SUMMARY Mycobacterium avium (MAC) and other non-tuberculous mycobacteria (NTM) can cause chronic, insidious and often debilitating lung disease necessitating complicated and extensive multi-drug antibiotic therapy that can be life-long. Additionally, 50% of treated patients who have culture conversion to negative will suffer a relapse of either their existing infection or a new infection. While NTM are ubiquitous in the environment and human exposure throughout life is frequent, pulmonary disease is found almost exclusively among the elderly. It is therefore not surprising that pulmonary NTM disease is increasing in incidence and prevalence, mirroring changes in the overall age structure of the U.S. Mechanisms underlying the increased susceptibility to NTM disease with age are not well understood. Consequently, there is an unmet need in virtually all aspects of this disease and its management, including an understanding of disease pathogenesis. Adding urgency to this research area is the fact that the U.S. Census Bureau estimates that by 2030, more than 20% of the US residents are projected to be at least 65 years old and over. In this application, we propose to test the central hypothesis that aged individuals are more susceptible to NTM disease due to defects in Th1 T cell immunity coupled with dysregulation in lung microbiome that favor the acquisition of pathogenic bacteria. To that end, we will leverage the highly translational rhesus macaque model to first identify age-associated changes in immunological parameters, inflammatory markers and microbial community. Then, we will leverage a novel rhesus macaque model established by our group that recapitulates the hallmarks of pulmonary MAC disease to carry out experimental prospective studies to uncover age-mediated alterations in immune responses and lung microbial communities that are associated with susceptibility to and development of chronic NTM pulmonary disease. These studies will lead to novel insight into the pathogenesis of this chronic lung disease that causes significant morbidity in the elderly and continues to increase in incidence and prevalence as the American population ages. Identification of immune or microbiome correlates of protection or risk of disease could lead directly to improvements in the clinical care of these patients and the prevention of this disease in the elderly.

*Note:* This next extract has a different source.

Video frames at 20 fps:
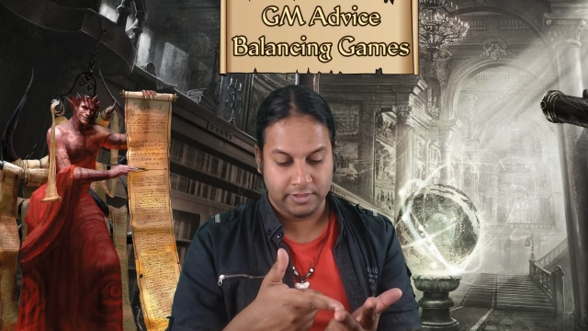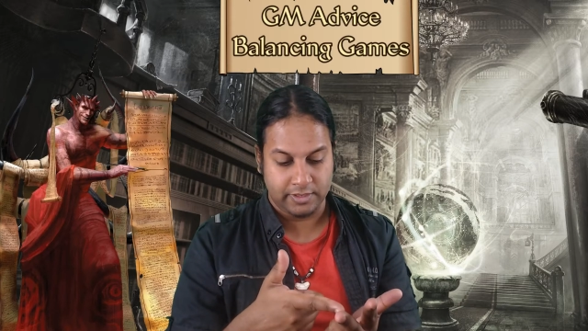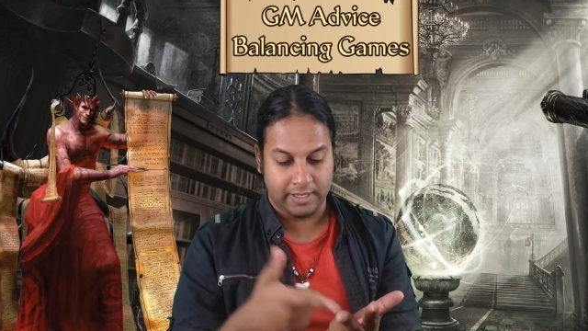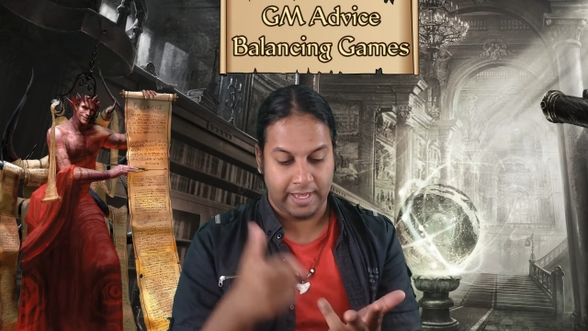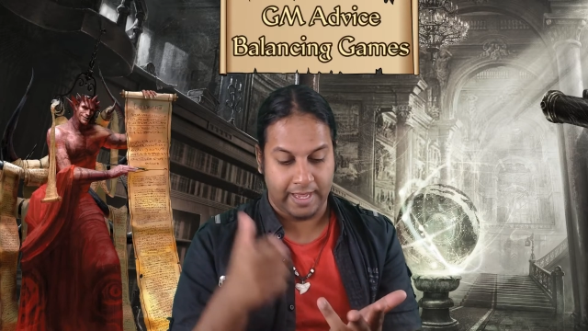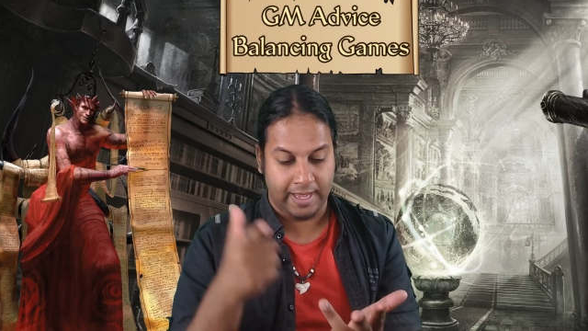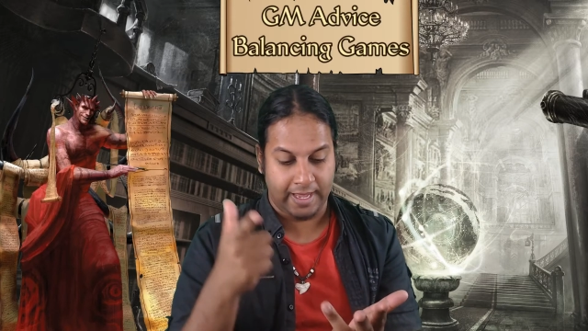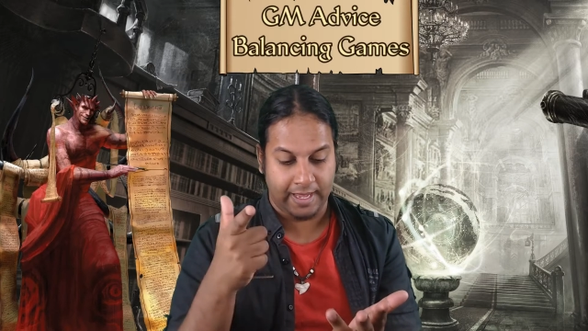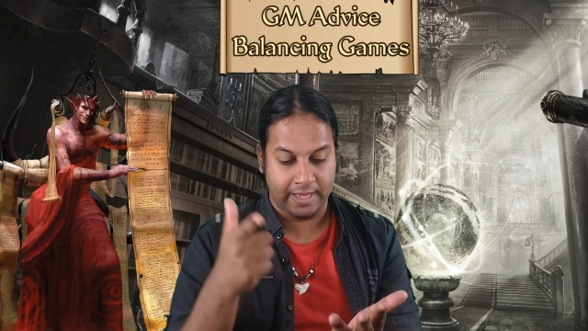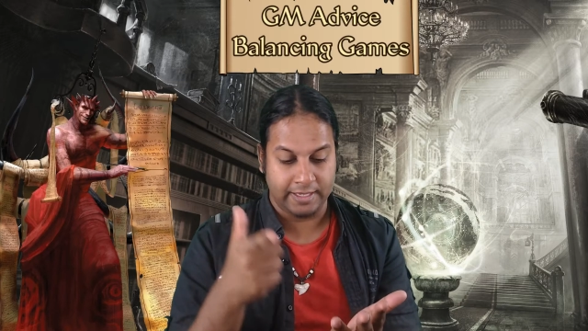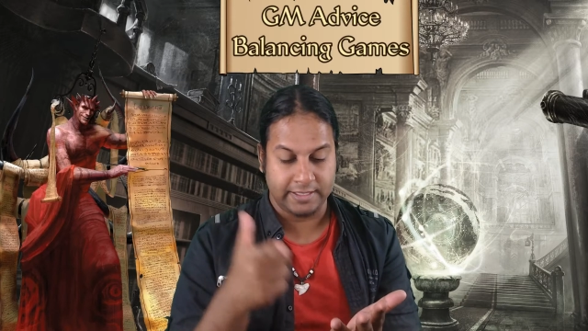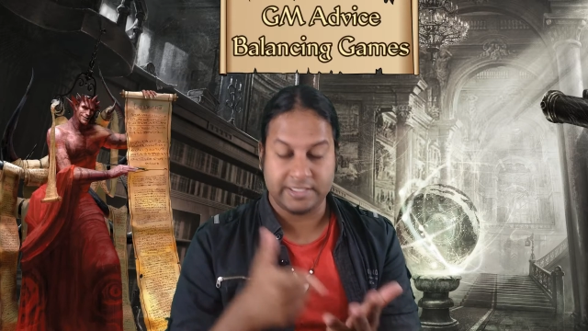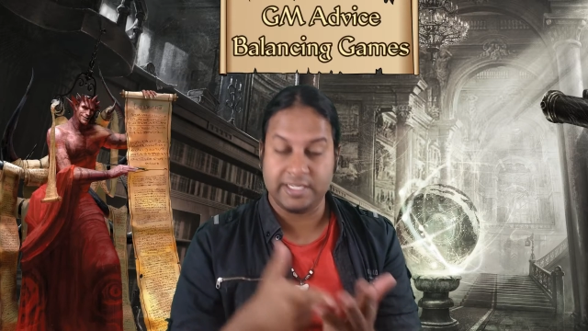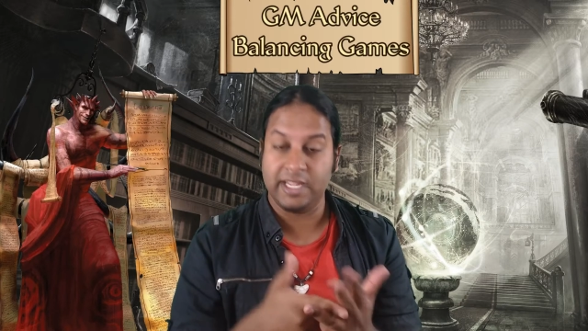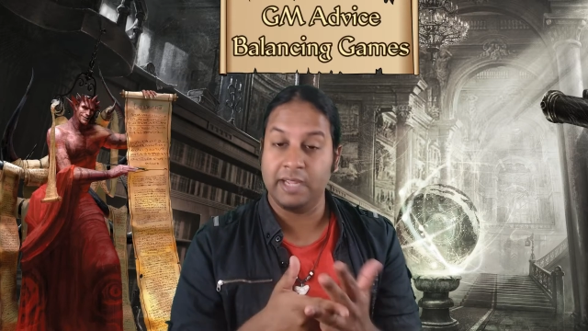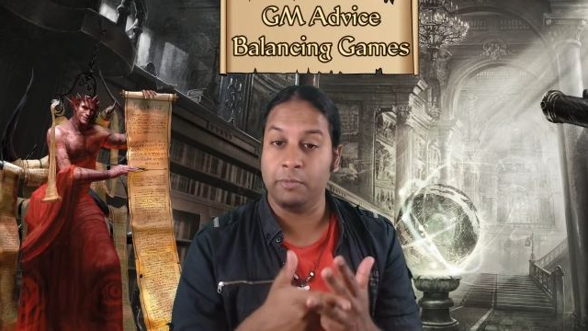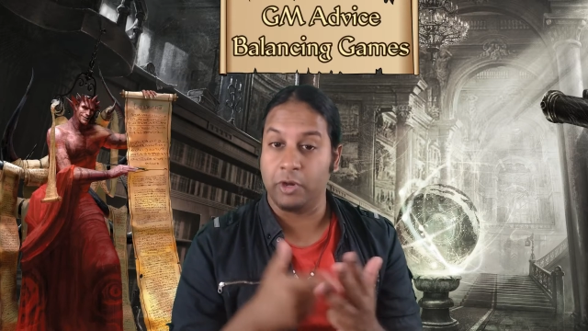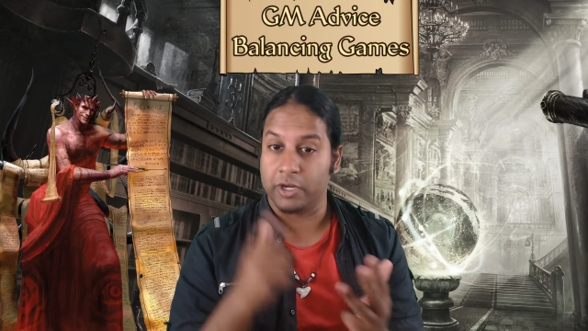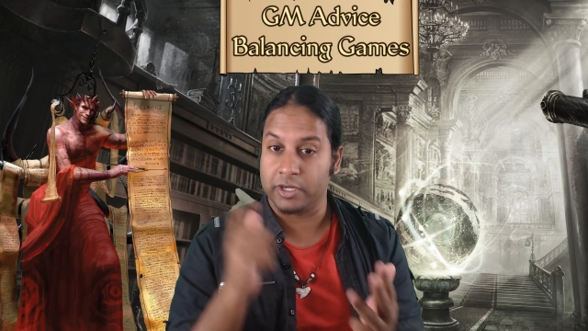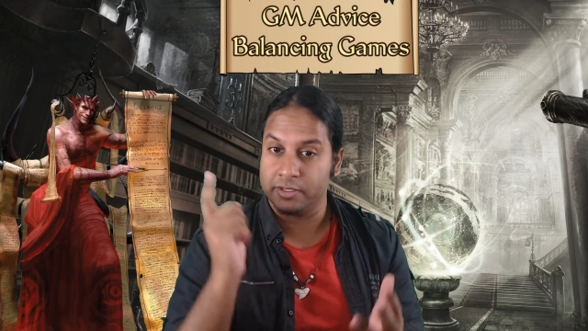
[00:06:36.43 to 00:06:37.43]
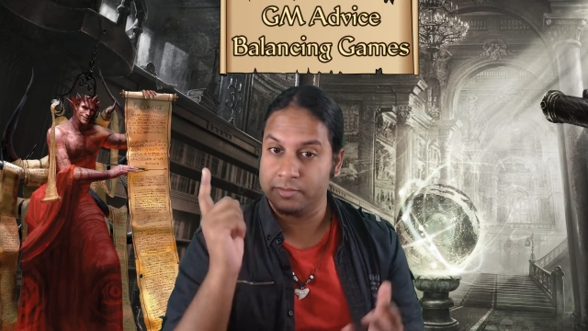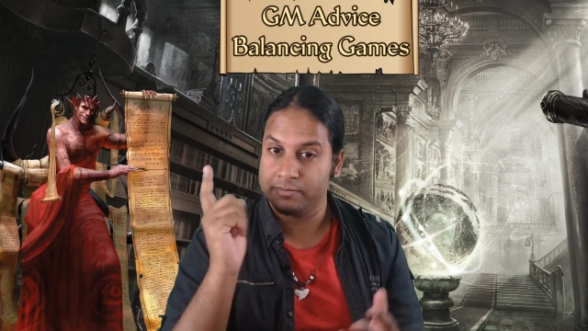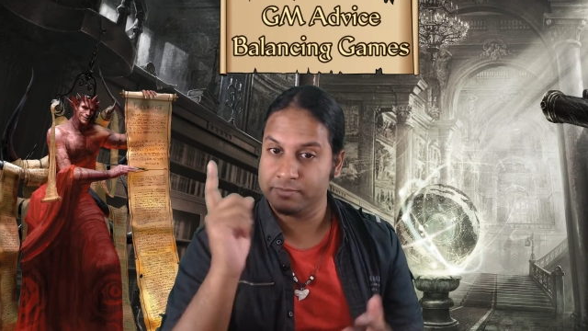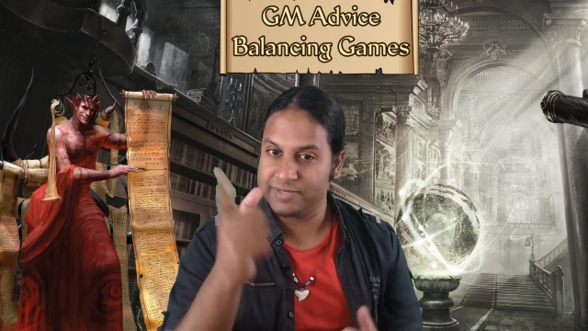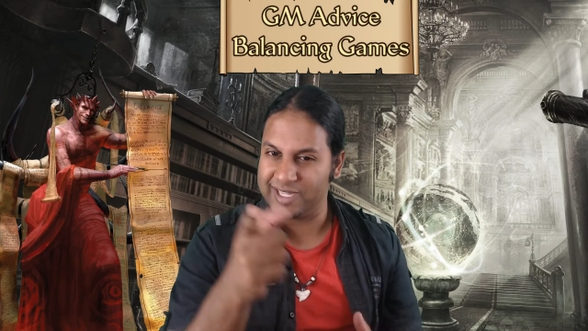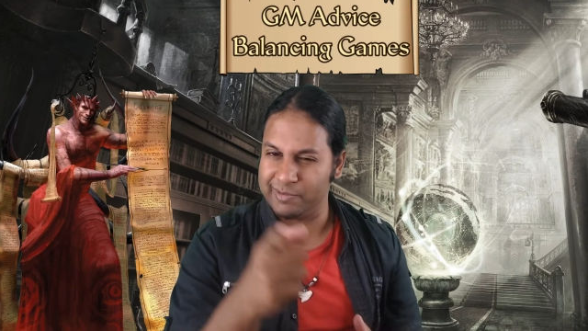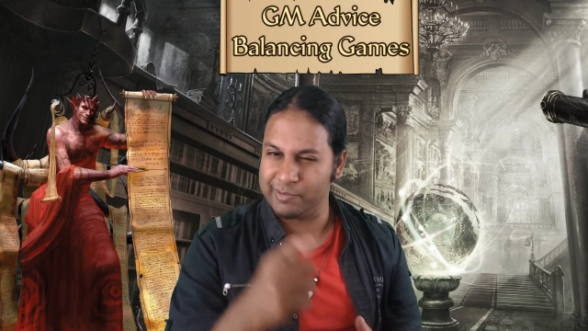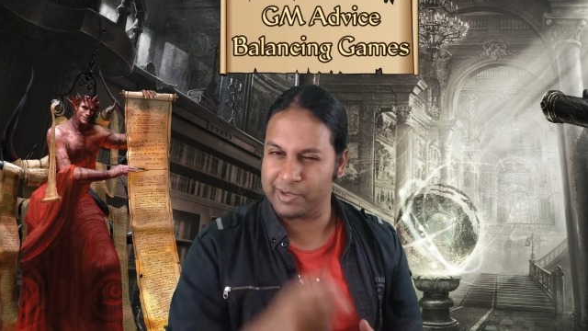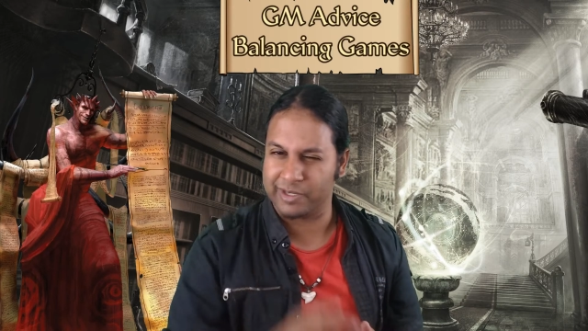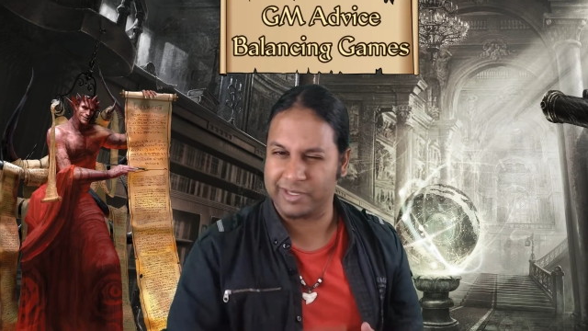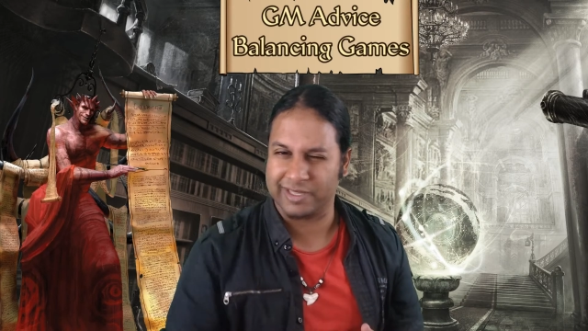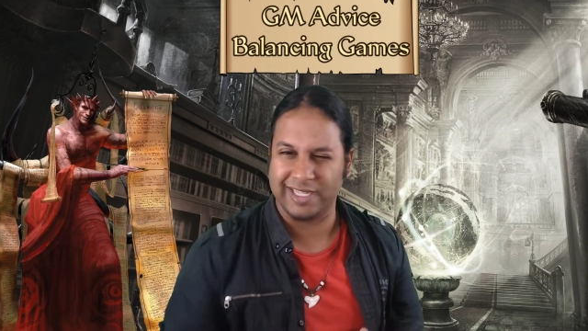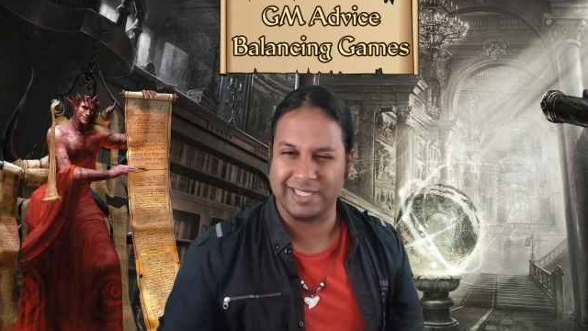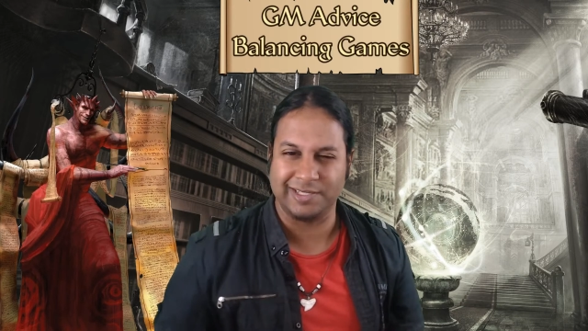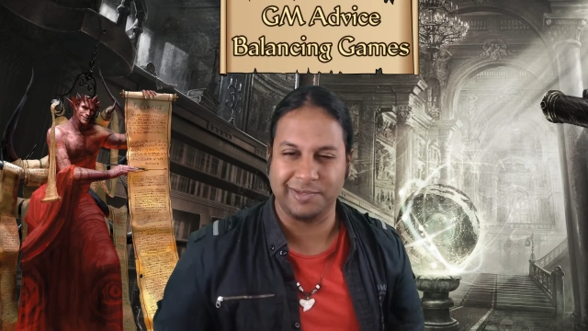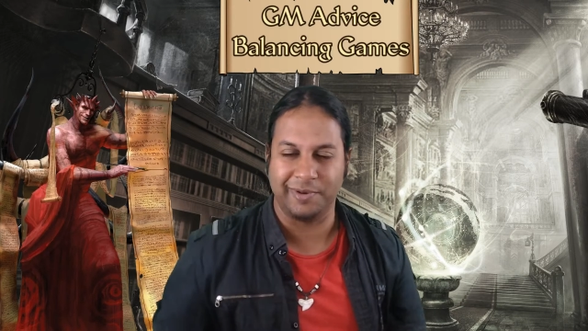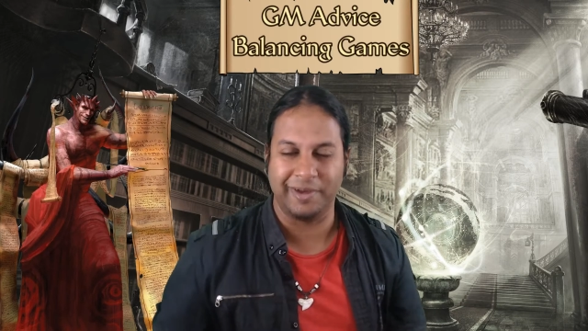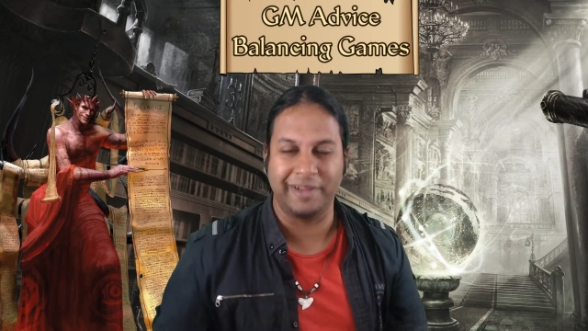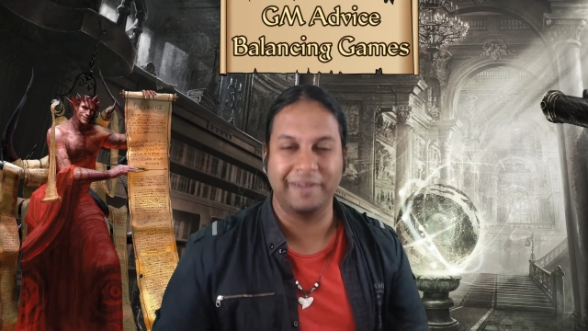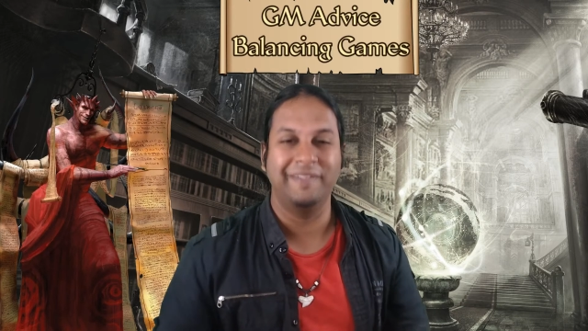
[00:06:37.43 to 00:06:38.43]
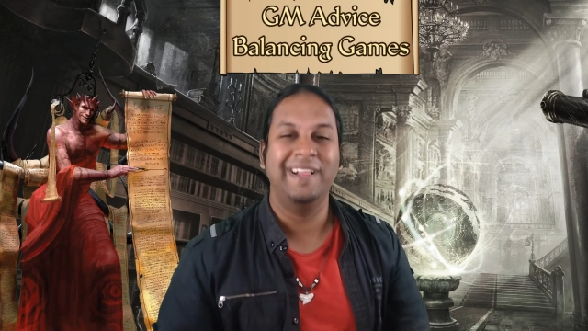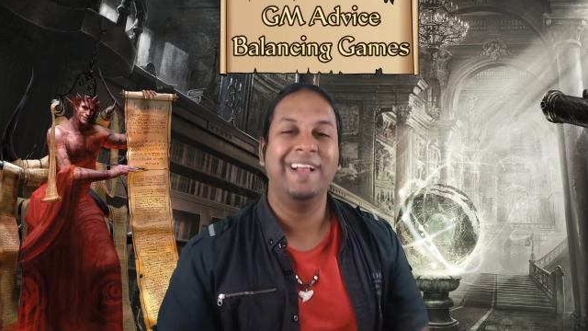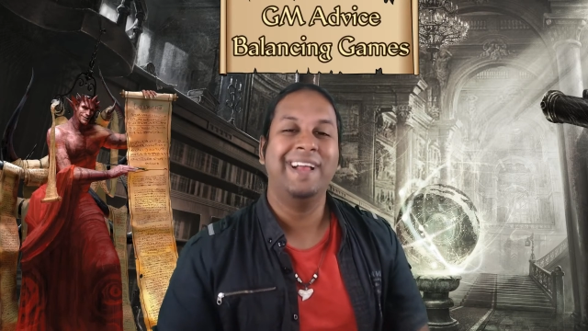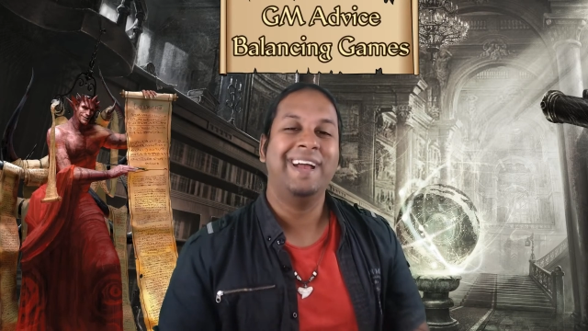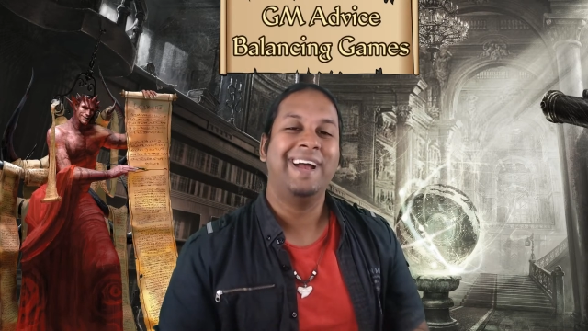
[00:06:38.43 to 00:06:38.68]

and teamwork. Teamwork, that's the one.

概括 鸟分枝杆菌 (MAC) 和其他非结核分枝杆菌 (NTM) 可引起慢性、隐匿性和 经常使人衰弱的肺部疾病需要复杂和广泛的多药抗生素治疗 终身。此外，接受治疗的患者中，50% 的培养物转阴后会出现复发 现有感染或新感染。虽然 NTM 在环境和人类中普遍存在 一生中接触这种物质的情况很频繁，因此肺部疾病几乎只发生在老年人中。这是 因此，肺部 NTM 疾病的发病率和患病率不断增加也就不足为奇了，这反映出 美国整体年龄结构的变化导致 NTM 易感性增加的机制 疾病随年龄增长的情况尚不清楚。因此，几乎所有方面都存在未满足的需求 疾病及其管理，包括对疾病发病机制的了解。增加了这件事的紧迫性 研究领域是这样一个事实：美国人口普查局估计，到 2030 年，超过 20% 的美国居民 预计年龄至少为 65 岁及以上。在此应用中，我们建议检验中心假设 由于 Th1 T 细胞免疫缺陷，老年人更容易患 NTM 疾病 肺部微生物群失调，有利于致病菌的获得。为此，我们 将利用高度转化的恒河猴模型首先识别与年龄相关的变化 免疫学参数、炎症标志物和微生物群落。然后，我们将利用小说 我们课题组建立的恒河猴模型概括了肺 MAC 疾病的特征 进行实验性前瞻性研究，以揭示年龄介导的免疫反应和肺部变化 与慢性 NTM 肺病的易感性和发展相关的微生物群落 疾病。这些研究将对这种慢性肺部疾病的发病机制产生新的见解。 老年人的发病率很高，并且随着美国的发展，其发病率和患病率持续增加 人口年龄。识别与保护或疾病风险相关的免疫或微生物组可能会导致 直接改善这些患者的临床护理和预防老年人的这种疾病。